▶ _What the task requires_
Make an exact copy of the entries below and leave any picture out of it.

Stored items
- Opening Delimiter -

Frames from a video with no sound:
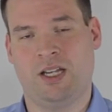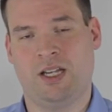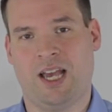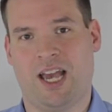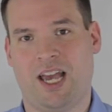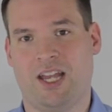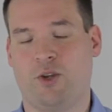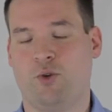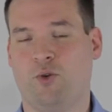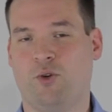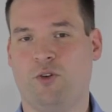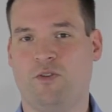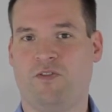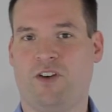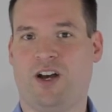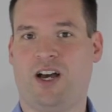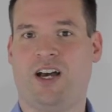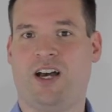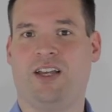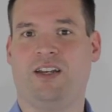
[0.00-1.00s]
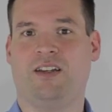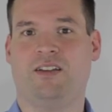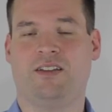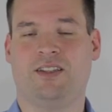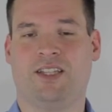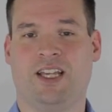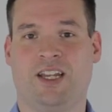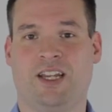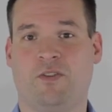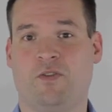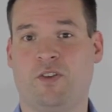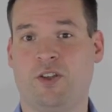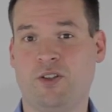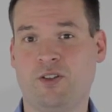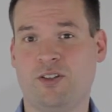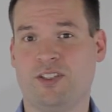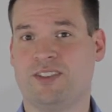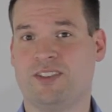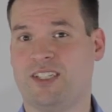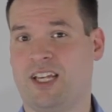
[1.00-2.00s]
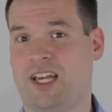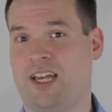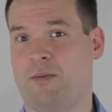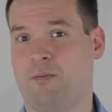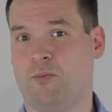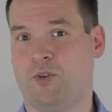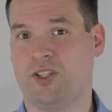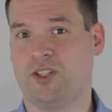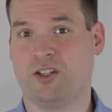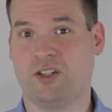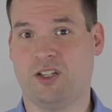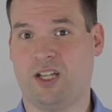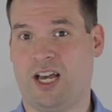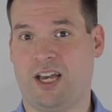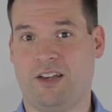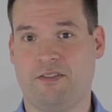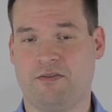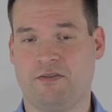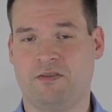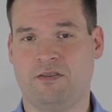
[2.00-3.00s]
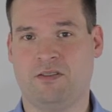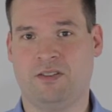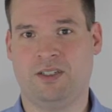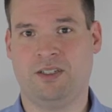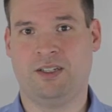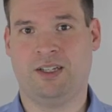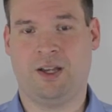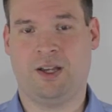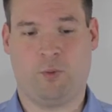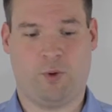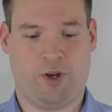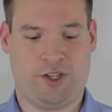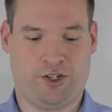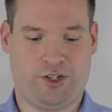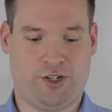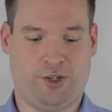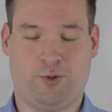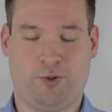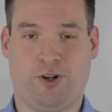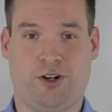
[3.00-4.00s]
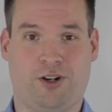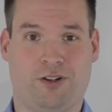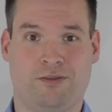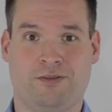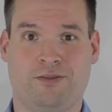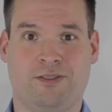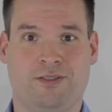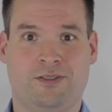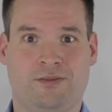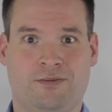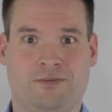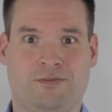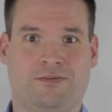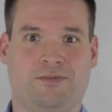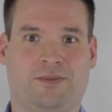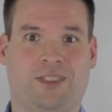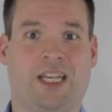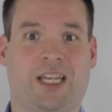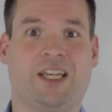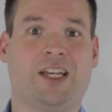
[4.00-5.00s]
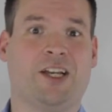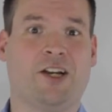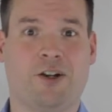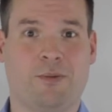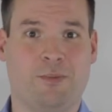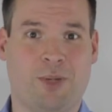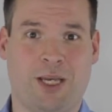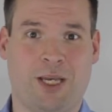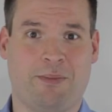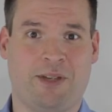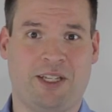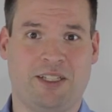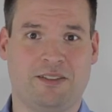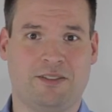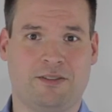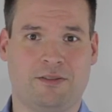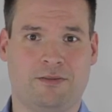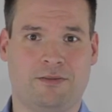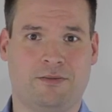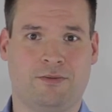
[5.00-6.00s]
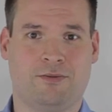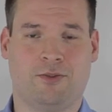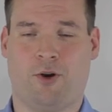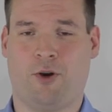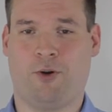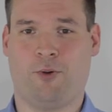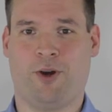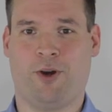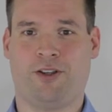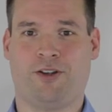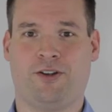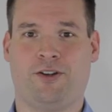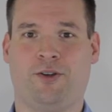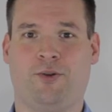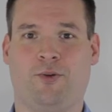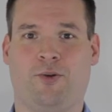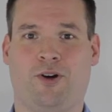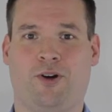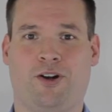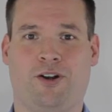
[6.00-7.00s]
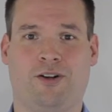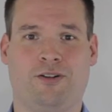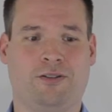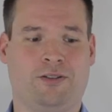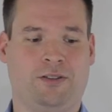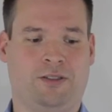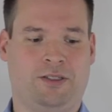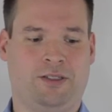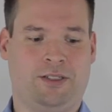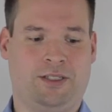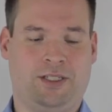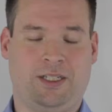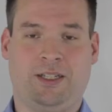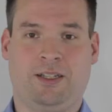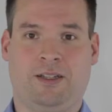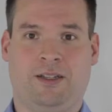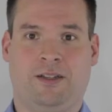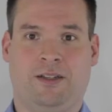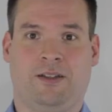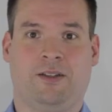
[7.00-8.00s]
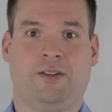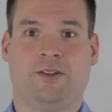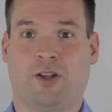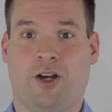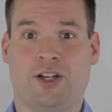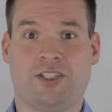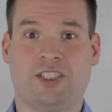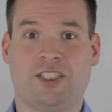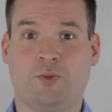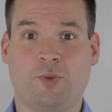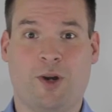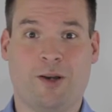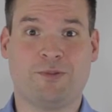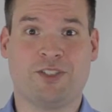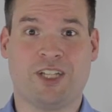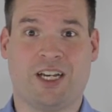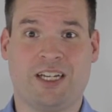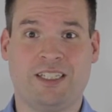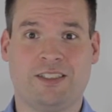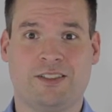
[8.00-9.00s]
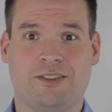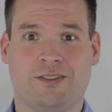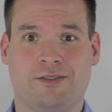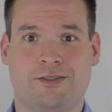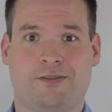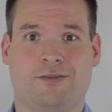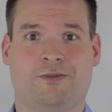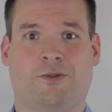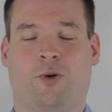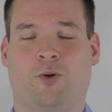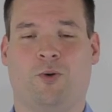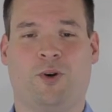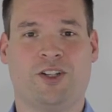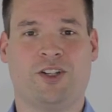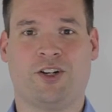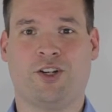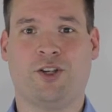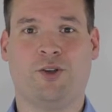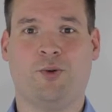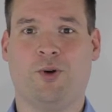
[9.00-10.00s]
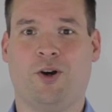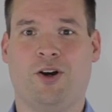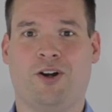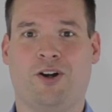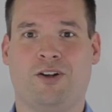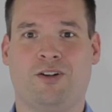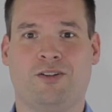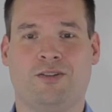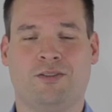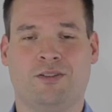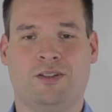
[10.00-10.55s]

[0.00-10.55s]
And you will find that if you do the same with your life, whether you are taking care of babies or whether you are launching websites or whether you are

- Closing Delimiter -

▶ _Response area_
Frames from a video with no sound:
[0.00-1.00s]
[1.00-2.00s]
[2.00-3.00s]
[3.00-4.00s]
[4.00-5.00s]
[5.00-6.00s]
[6.00-7.00s]
[7.00-8.00s]
[8.00-9.00s]
[9.00-10.00s]
[10.00-10.55s]

[0.00-10.55s]
And you will find that if you do the same with your life, whether you are taking care of babies or whether you are launching websites or whether you are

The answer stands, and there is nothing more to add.